SpaceX Falcon delivers NASA/NOAA satellite but has rough landing
Elon Musk, CEO of SpaceX, tweeted that while the touchdown speed of the rocket was okay, there was an issue with one of the landing legs which caused the rocket to tip over after landing.
SpaceX has failed again in its attempt to execute a successful ocean landing of the company’s flagship rocket on a drone platform in the Pacific Ocean.
Jason-3 is a project of NOAA, NASA, the French space agency Centre National d’Etudes Spatiales, and the European Organization for the Exploitation of Meteorological Satellites.
A Falcon 9 rocket was successfully launched from Vandenberg Air Force Base on California’s Central Coast on January 17, 2016.

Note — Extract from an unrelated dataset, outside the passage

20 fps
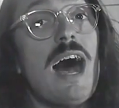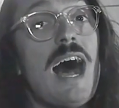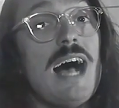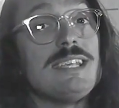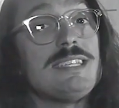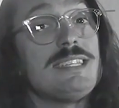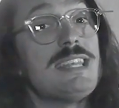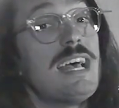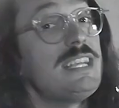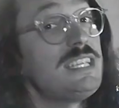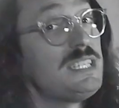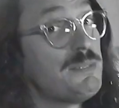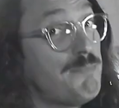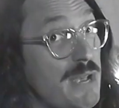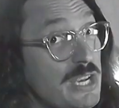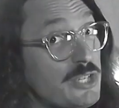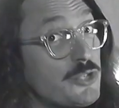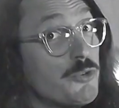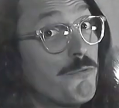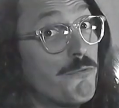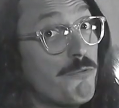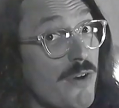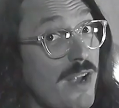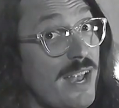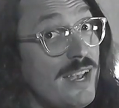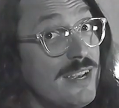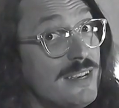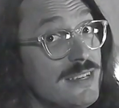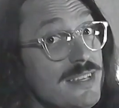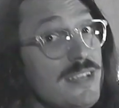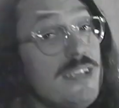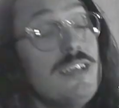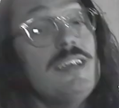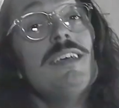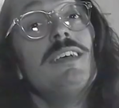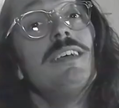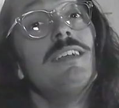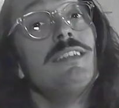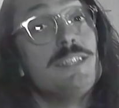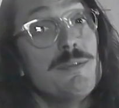ask that special friend
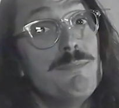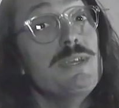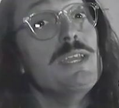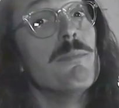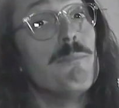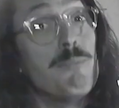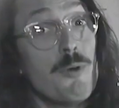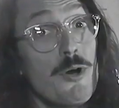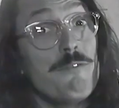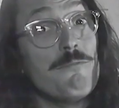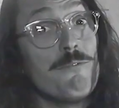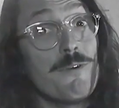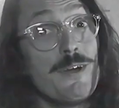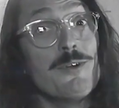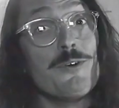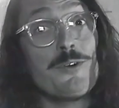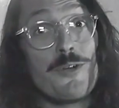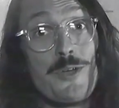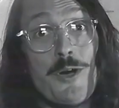to be your boyfriend or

“More than 90 percent of all the heat being trapped in the Earth’s system … is actually going into the ocean”, said Laury Miller, Jason-3 lead scientist with the National Oceanic and Atmospheric Administration. “Jason-3 satellite has been deployed”. Meteorologists predicted swells of 10- to 13-feet where the barge waited for the landing attempt.

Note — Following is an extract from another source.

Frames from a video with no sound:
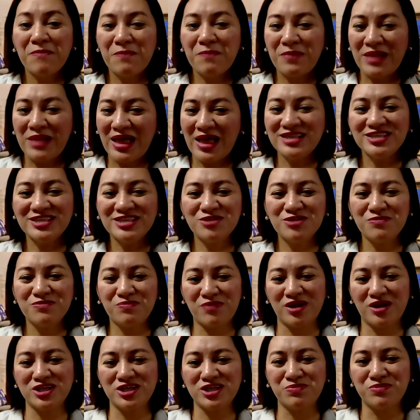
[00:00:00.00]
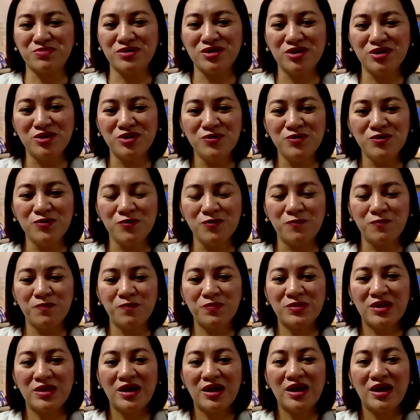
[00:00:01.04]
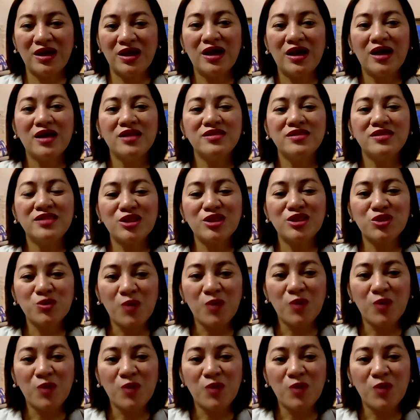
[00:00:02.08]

Plans to prosper you, not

“Definitely harder to land on a ship”, Musk tweeted.
Twice before Sunday, SpaceX had tried and not succeeded in landing its Falcon 9 boosters onto a drone ship.
Another company official said the botched landing was secondary to the successful launch of the weather satellite.
Once it powers the rocket into space, the booster stage of the Falcon 9 rocket would separate, turn around and head back toward Earth, just as it did last month.
SpaceX first tested the ability of the Falcon 9 to touch down its landing legs on a barge a year ago.
Although the launch and satellite deployment came off without a hitch, this was SpaceX’s third failed landing of the rocket stage at sea.
Space X’s troubled rocket program has suffered another setback after a rocket exploded spectacularly upon landing after successfully sending a satellite into orbit.
Landing on the ground saves the time, trouble and expense of dispatching a floating landing platform and support ships, but not all of SpaceX’s rockets will have the spare fuel to make it back to the launch site. The latest launch was SpaceX’s fourth attempt to land a rocket at sea.